Il 20 novembre 1945, a seguito della Seconda Guerra Mondiale, si tenne il primo tribunale internazionale della storia, più comunemente chiamato processo di Norimberga.

Questa è la collocazione spazio-temporale del nuovo film diretto da James Vanderbilt, intitolato semplicemente Norimberga. Le vicende sono dunque ambientate dopo la resa del Terzo Reich, Hitler è ormai caduto e ventidue dei suoi uomini più fedeli vengono catturati.

Si inserisce in questo quadro Douglas M. Kelley, interpretato da Rami Malek, ufficiale dell’intelligence dell’esercito americano, chiamato per intrattenere dei colloqui con i detenuti in qualità di capo psichiatra. L’intento dell’indagine psichiatrica era infatti stabilire se fossero idonei ad essere sottoposti ad un processo.
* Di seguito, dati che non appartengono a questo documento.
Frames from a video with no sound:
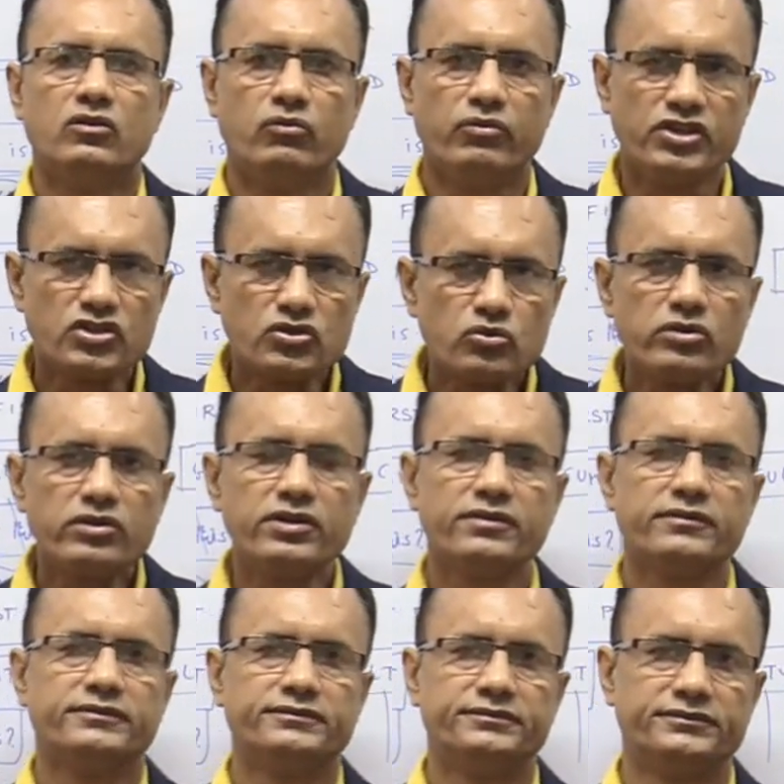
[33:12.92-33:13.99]
we should
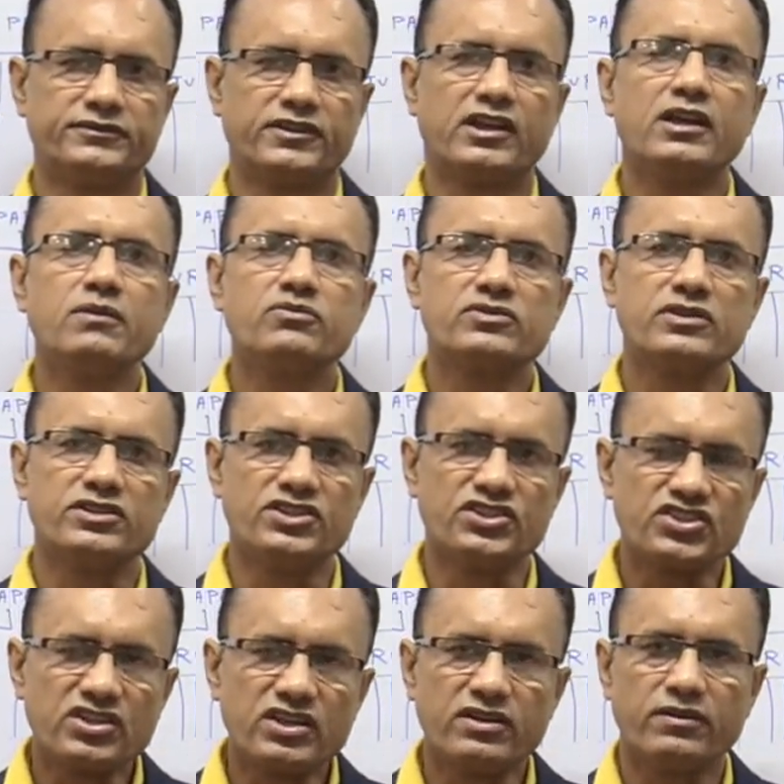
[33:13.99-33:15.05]
give
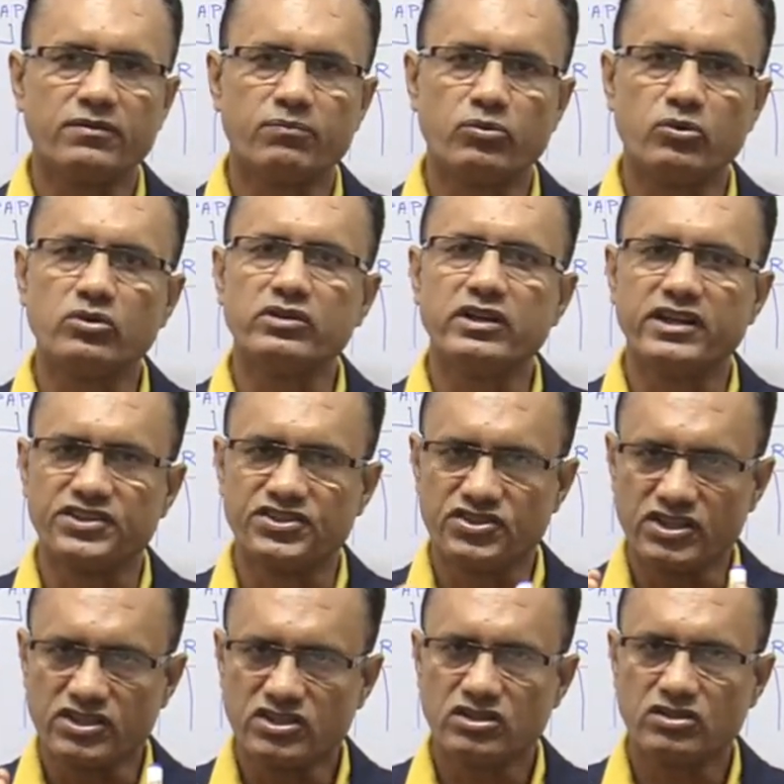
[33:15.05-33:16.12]
suggestion for the
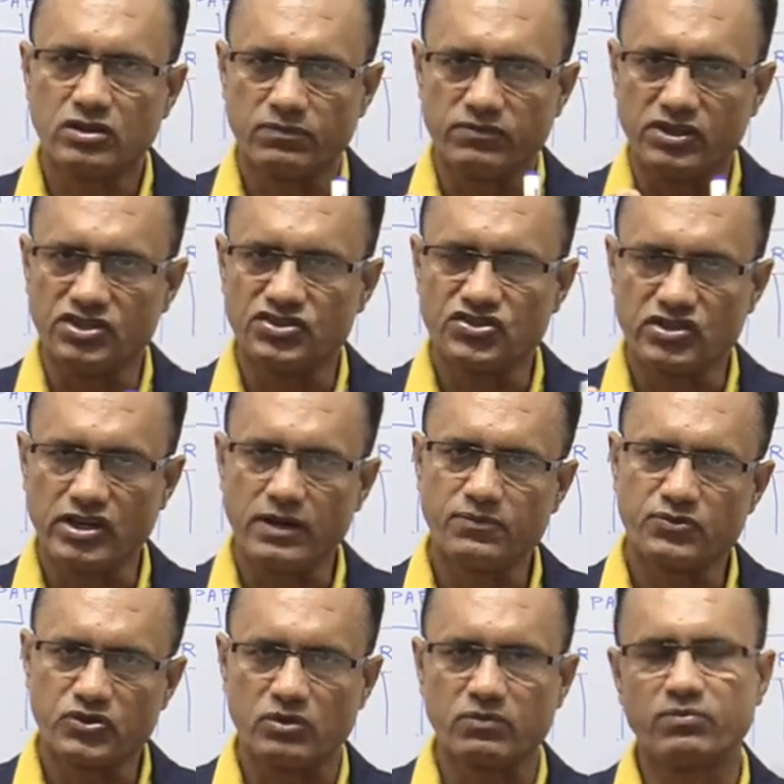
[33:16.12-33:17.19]
restriction of these
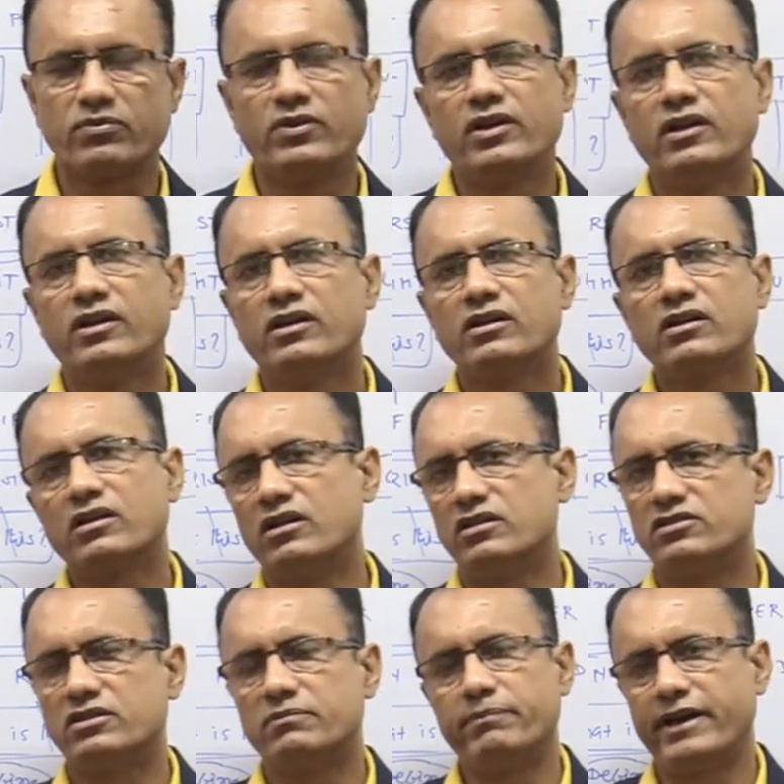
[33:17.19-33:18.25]
types of
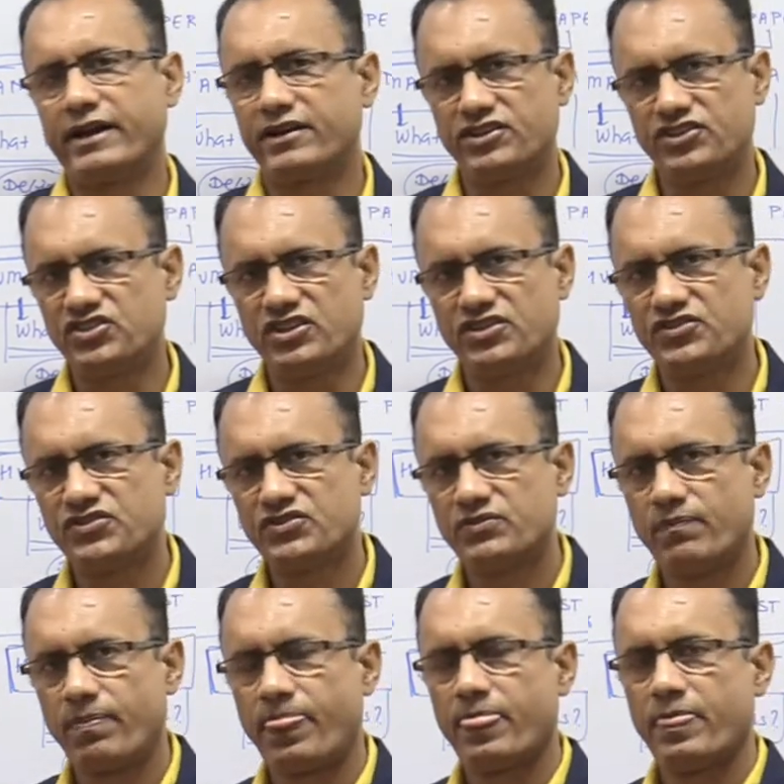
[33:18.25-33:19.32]
cultural practices,
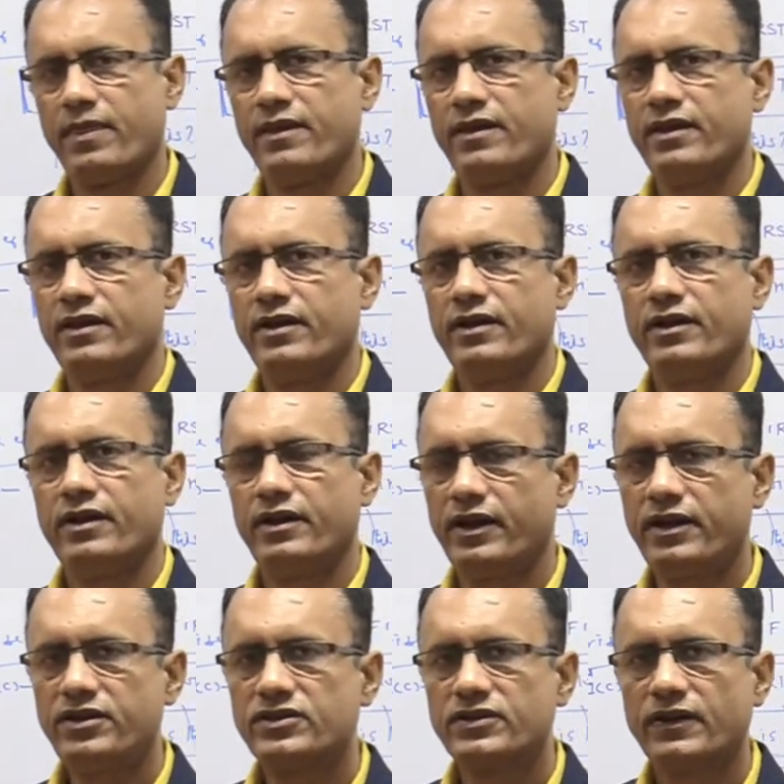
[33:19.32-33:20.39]

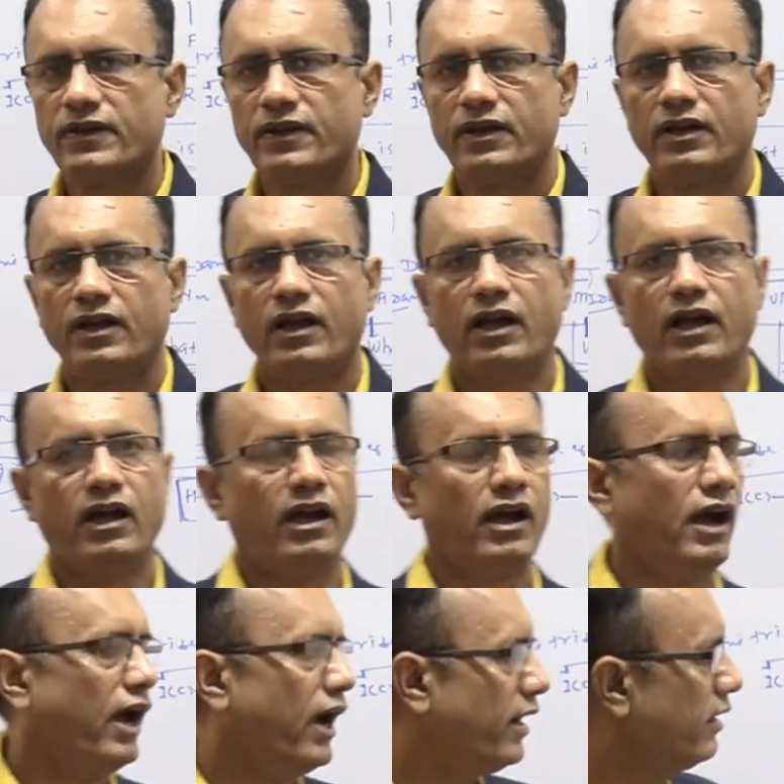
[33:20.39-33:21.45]
right?
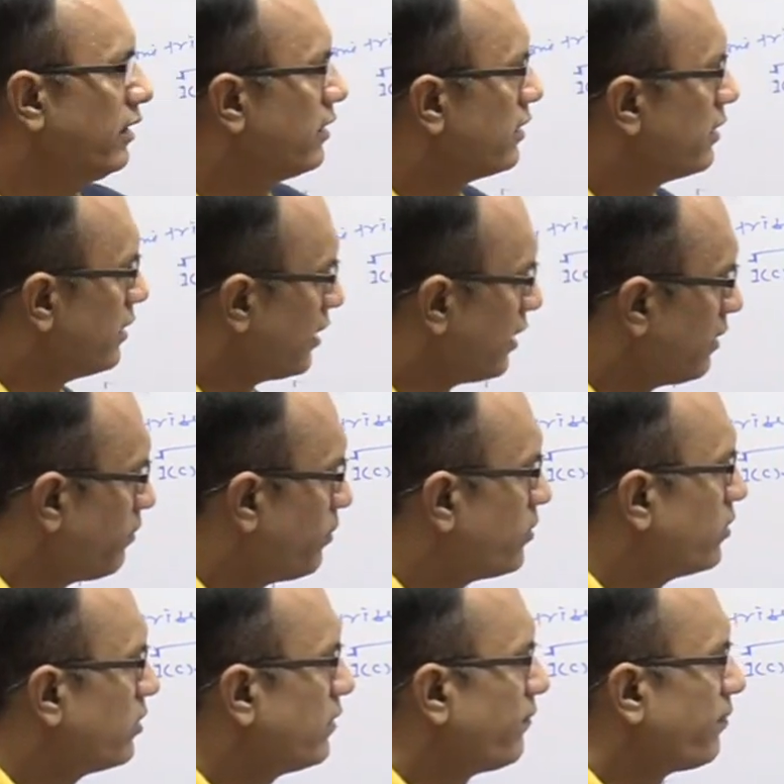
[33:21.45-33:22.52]
And
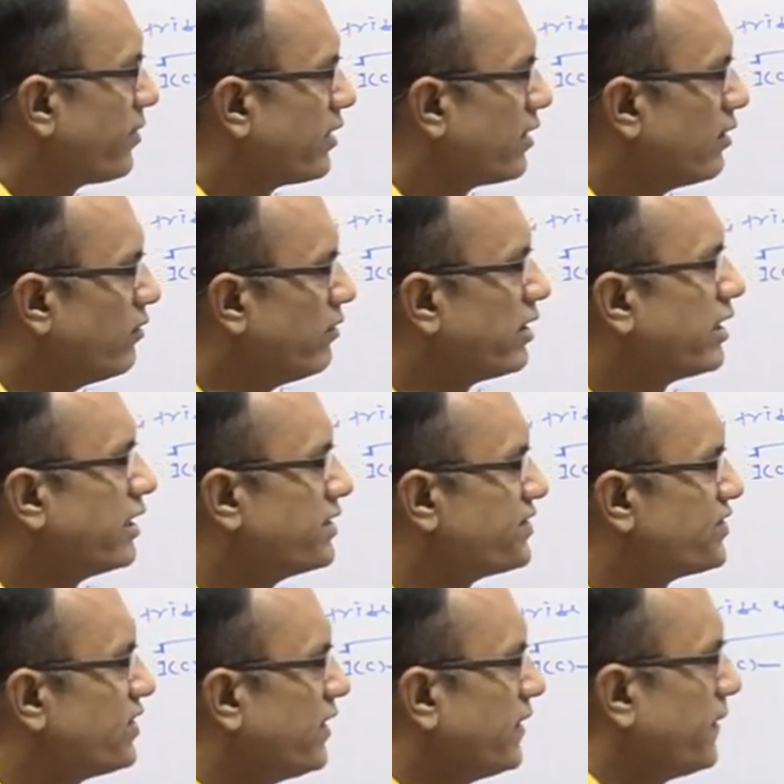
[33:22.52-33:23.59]
therefore we can
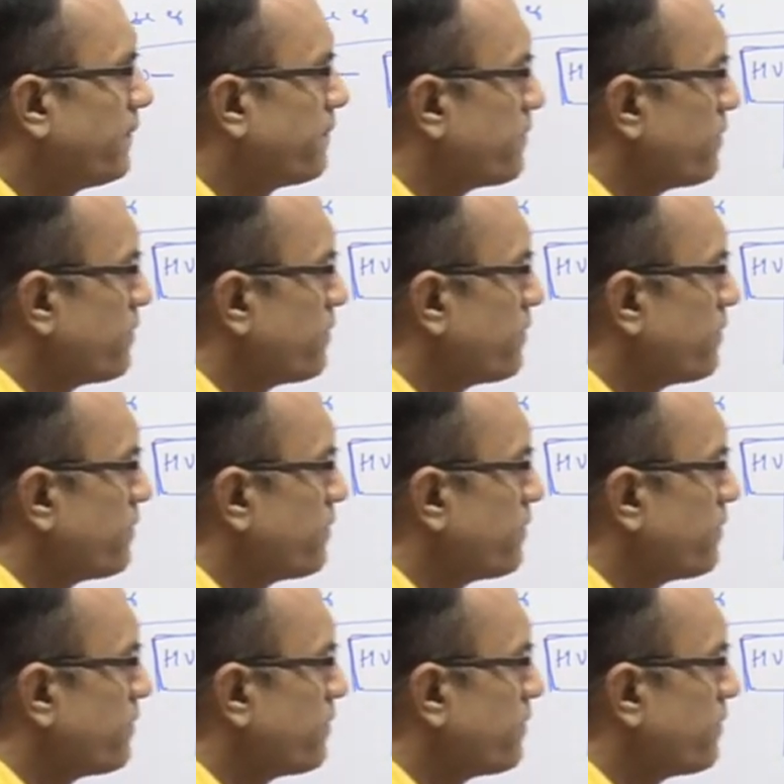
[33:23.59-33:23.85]
say,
Tra le 22 celle emerge quella di Hermann Goring (Russell Crowe), Reichsmarschall, e dunque braccio destro di Hitler. La maggior parte della pellicola si concentra infatti proprio sulla tensione e sulla sfida intellettuale tra Goring e Kelley.

Il film è tratto dal romanzo The Nazi and the Psychiatrist di Jack El-Hai del 2014. L’autore prova ad indagare il lato psicologico e umano degli imputati, per comprendere e risalire alla radice del Male, prendendo anche spunto dal libro che Kelley scrisse raccogliendo gli appunti presi durante la sua permanenza a Norimberga.

Ciò che è interessante è il modo in cui il film è pensato e la prospettiva in cui ci vengono restituiti i fatti. Nonostante all’inizio sia evidenziato che l’intento sia commemorare e onorare le vittime dell’olocausto, il centro della narrazione viene spostato, puntando i riflettori non più sulle vittime, ma sui carnefici. Questo meccanismo narrativo in realtà è attuato spesso, sia in film che serie tv di genere crime, che tendono ad un’estrema empatia con il criminale, la quale può diventare rischiosa.

Qui ciò che accade non è esattamente questo. Sicuramente il film è strutturato in modo che lo spettatore tenda a provare una qualche simpatia per alcuni di loro. Impossibile è non essere attratti dalle parole e dal carisma di Goring, trappola in cui sembra cadere anche Kelley stesso. D’altra parte, ad accentuare ciò, è anche la rappresentazione che viene fatta del procuratore capo Robert H. Jackson (Michael Shannon), ritratto in maniera non troppo lusinghiera, e che per tutta la storia non riesce a reggere affatto il confronto con la figura impotente di Goring.

Questa è la linea che la pellicola segue, in cui la narrazione è portata avanti prettamente dai dialoghi piuttosto che dall’azione. Dunque, per buona parte del film ci si trova ad affezionarsi, e quasi a non credere nella completa colpevolezza di alcuni detenuti. Poi però irrompe prepotentemente su schermo, come un pugno allo stomaco, la Storia, quella vera, e veniamo così ricondotti nuovamente al motivo principale del film, la commemorazione. Fino a questo momento gli avvenimenti dei campi di concentramento sembravano un qualcosa di lontano, ma le immagini crude richiamano alla realtà.

L’abilità del regista sta qui, non si ferma solo a farci ritornare alla realtà dei fatti, ma ci pone nuovamente l’altra prospettiva, ci rilancia tramite Goring la domanda: ‘’Quando parlerai di noi, dirai almeno che siamo stati umani?’’. Per quanto ciò che è avvenuto sia aberrante, il film costringe a riflettere sulla psiche e sull’uomo, con i suoi pregi, le sue ombre e contraddizioni, chiedendoci quanto anche chi abbia compiuto tali mostruosità sia in fondo umano.